Sebagai informasi, pendekatan berbasis pasar market-based instruments (MBI) adalah kebijakannya pada aspek penetapan nilai ekonomi karbon atau yang sering disebut dengan carbon pricing. Secara umum, carbon pricing terdiri atas dua mekanisme penting yaitu perdagangan karbon dan instrumen non-perdagangan.
Jika instrumen perdagangan terdiri atas cap and trade serta offsetting mechanism, maka instrumen non-perdagangan mencakup pungutan atas karbon dan pembayaran berbasis kinerja atau result-based payment (RBP).
Baca Juga: Cara Indonesia dorong pemulihan ekonomi global dalam Presidensi G20 tahun 2022
Kepala Badan Kebijakan Fiskal (BKF) Kementerian Keuangan (Kemenkeu) Febrio Kacaribu mengatakan selain pandemi, perubahan iklim akan menjadi tantangan global yang perlu ditangani secara bersama, baik di tingkat internasional maupun nasional dalam negeri Indonesia. Sebab, pada tahun 2016, pemerintah Indonesia telah meratifikasi Paris Agreement yang di dalamnya terdapat komitmen Nationally Determined Contribution (NDC).
Komitmen tersebut kemudian dipertegas menjadi bagian dari dokumen perencanaan pembangunan nasional 2020 – 2024 dan menjadikan penanganan perubahan iklim sebagai salah satu agenda prioritas nasional. Hal tersebut menunjukkan betapa kuatnya dukungan atas komitmen global tersebut.
Febrio menyampaikan, melalui Perpres tersebut akan mendorong upaya Indonesia menurunkan emisi gas rumah kaca sebesar 29% dengan kemampuan sendiri dan 41% dengan dukungan internasional pada tahun 2030.
Lebih lanjut, sektor strategis yang menjadi prioritas utama adalah sektor kehutanan, serta sektor energi dan transportasi yang telah mencakup 97% dari total target penurunan emisi NDC Indonesia.
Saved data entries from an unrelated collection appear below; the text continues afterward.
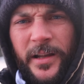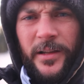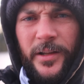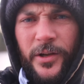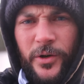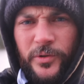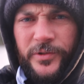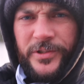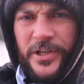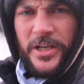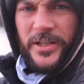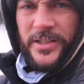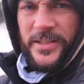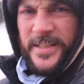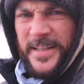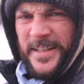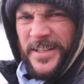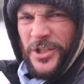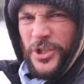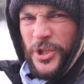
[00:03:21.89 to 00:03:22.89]
little
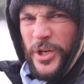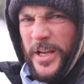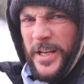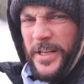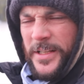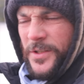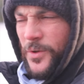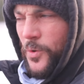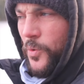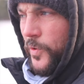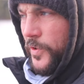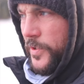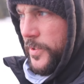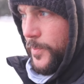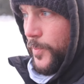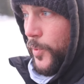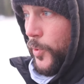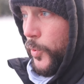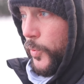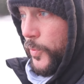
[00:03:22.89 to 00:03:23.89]
tungsten jigs or
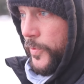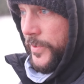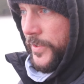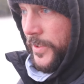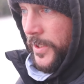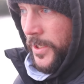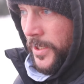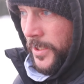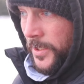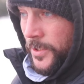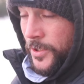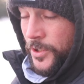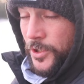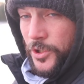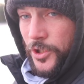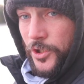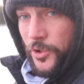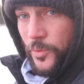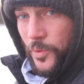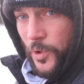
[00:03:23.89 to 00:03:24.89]
spoons
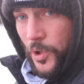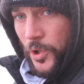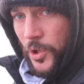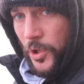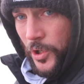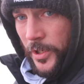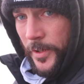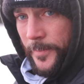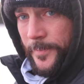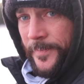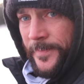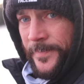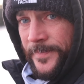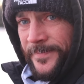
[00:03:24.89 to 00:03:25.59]
to hook them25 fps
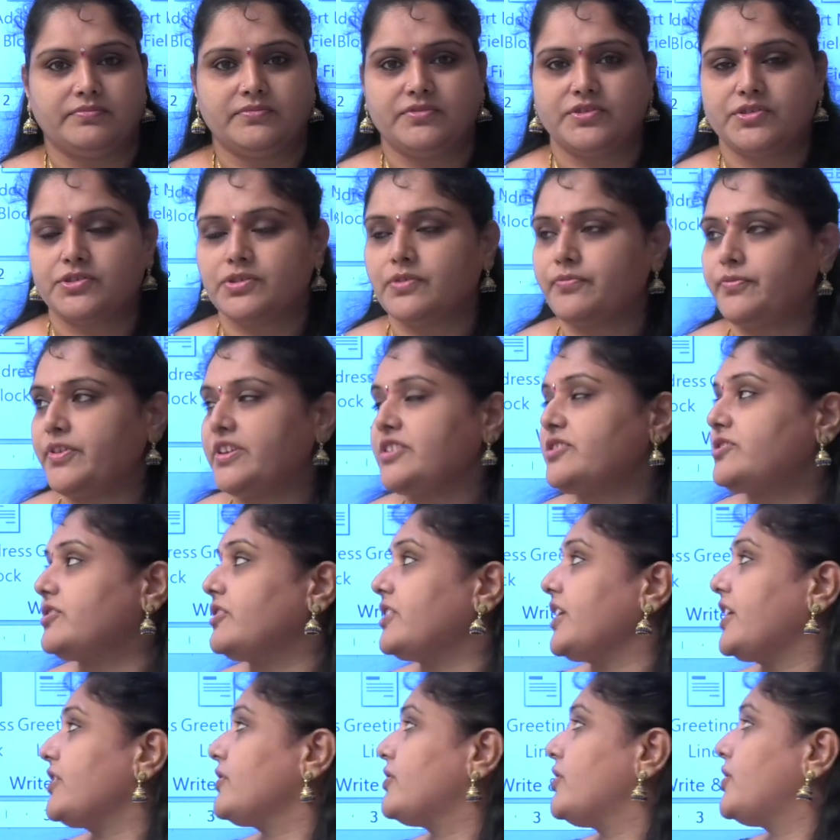So first you
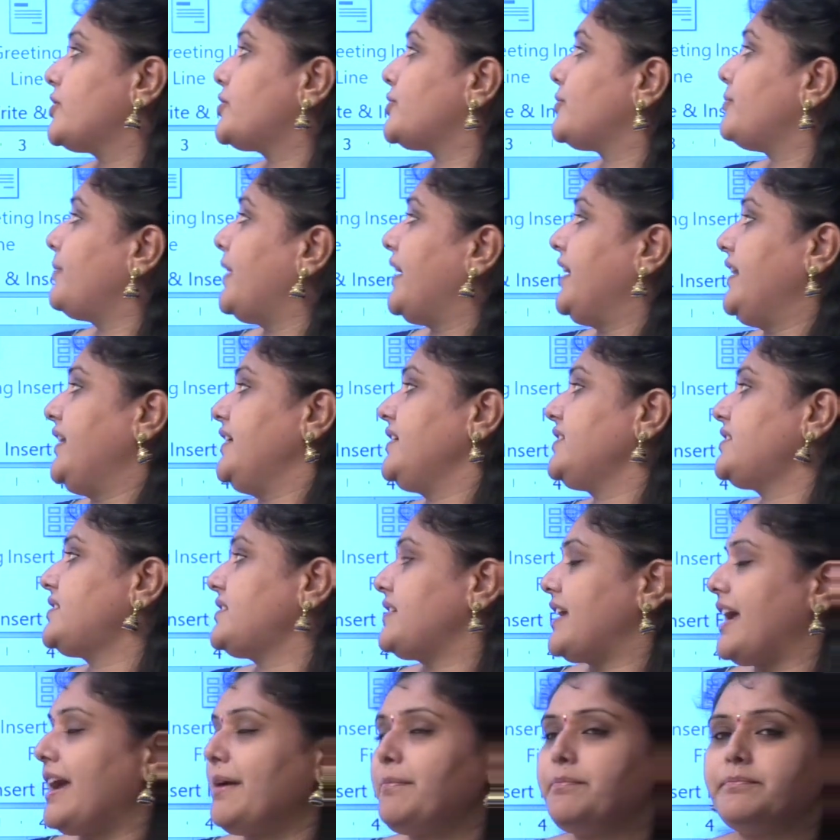can go to mailings
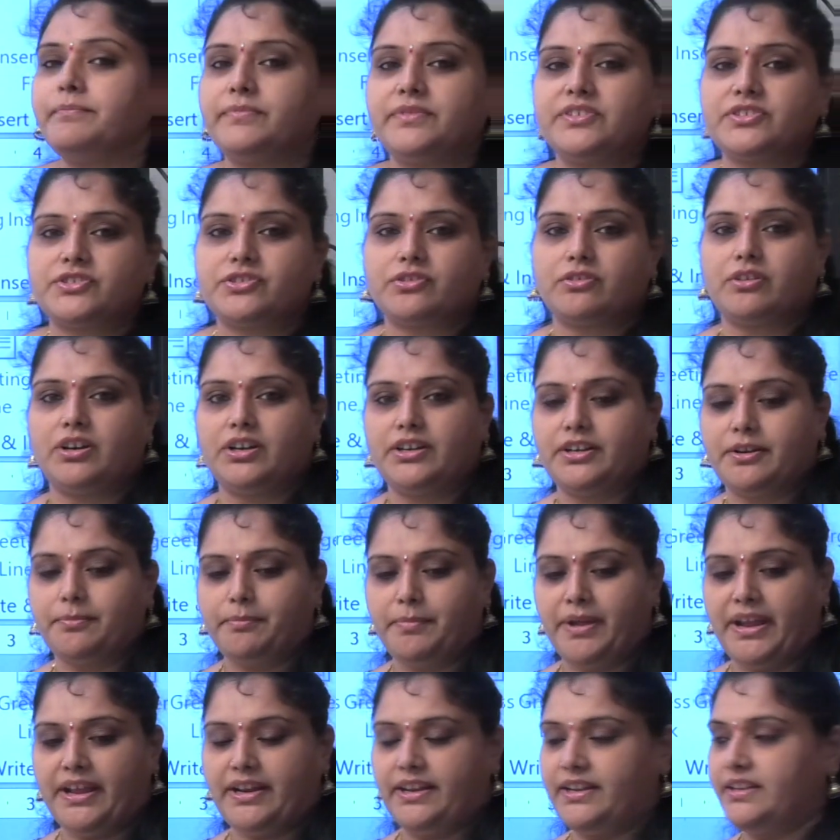tab. So under
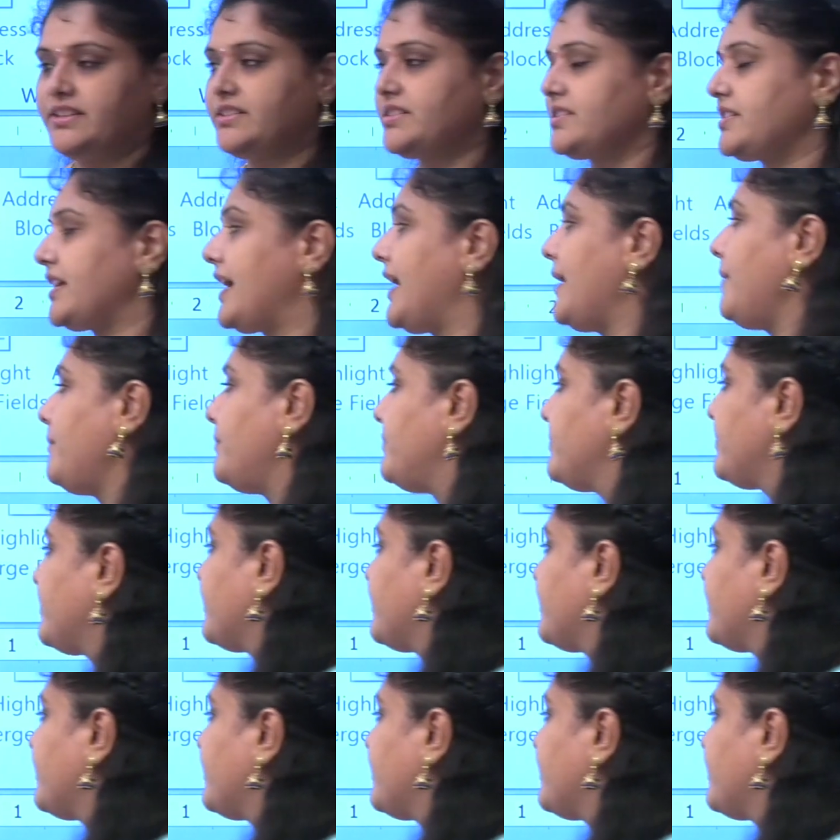mailings tab,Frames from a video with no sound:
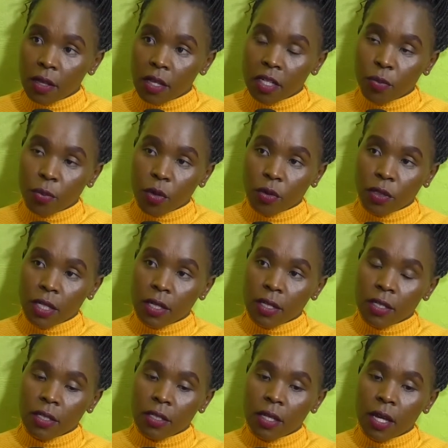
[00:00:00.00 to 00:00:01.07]
that
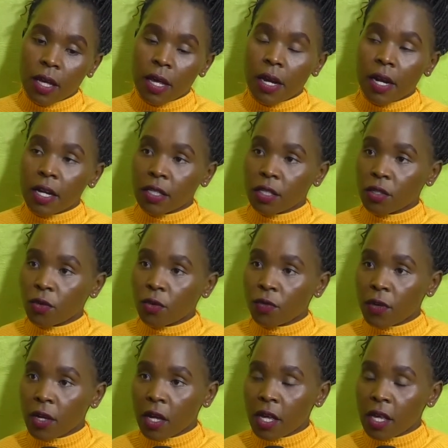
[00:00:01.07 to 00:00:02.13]
protect the rights of
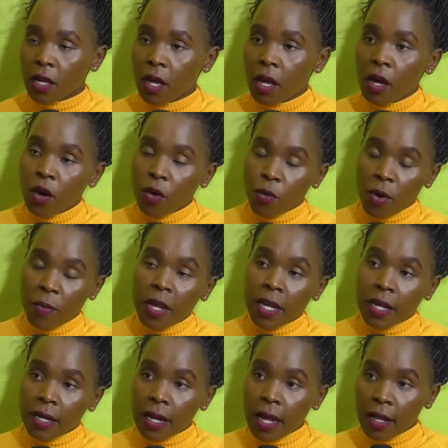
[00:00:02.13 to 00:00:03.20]
women
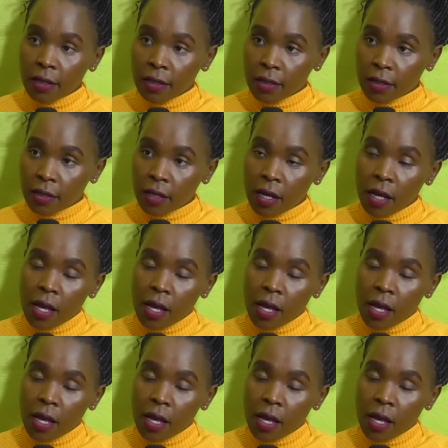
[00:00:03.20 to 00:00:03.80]
and girls.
Di sisi lain, dalam dokumen update NDC tahun 2021, melalui long term strategy – low carbon and climate resilience (LTS – LTCCR), Indonesia juga telah menargetkan untuk mencapai Net Zero Emission (NZE) di tahun 2060 atau lebih awal. Dokumen terakhir tersebut juga menetapkan perlunya perhatian pada aspek adaptasi perubahan iklim sebagai salah satu target strategis nasional.
Baca Juga: Jadi tuan rumah G20, Indonesia dorong kesepakatan pajak global
“Pemerintah sangat memahami bahwa untuk mencapai target NDC diperlukan inovasi-inovasi instrumen kebijakan. Penetapan Peraturan Presiden tentang Nilai Ekonomi Karbon ini merupakan tonggak penting dalam menetapkan arah kebijakan Indonesia menuju target NDC 2030 dan NZE 2060 sebagai bagian dari ikhtiar menuju Indonesia Emas tahun 2045”, tegas Febrio Kacaribu, Selasa (2/10).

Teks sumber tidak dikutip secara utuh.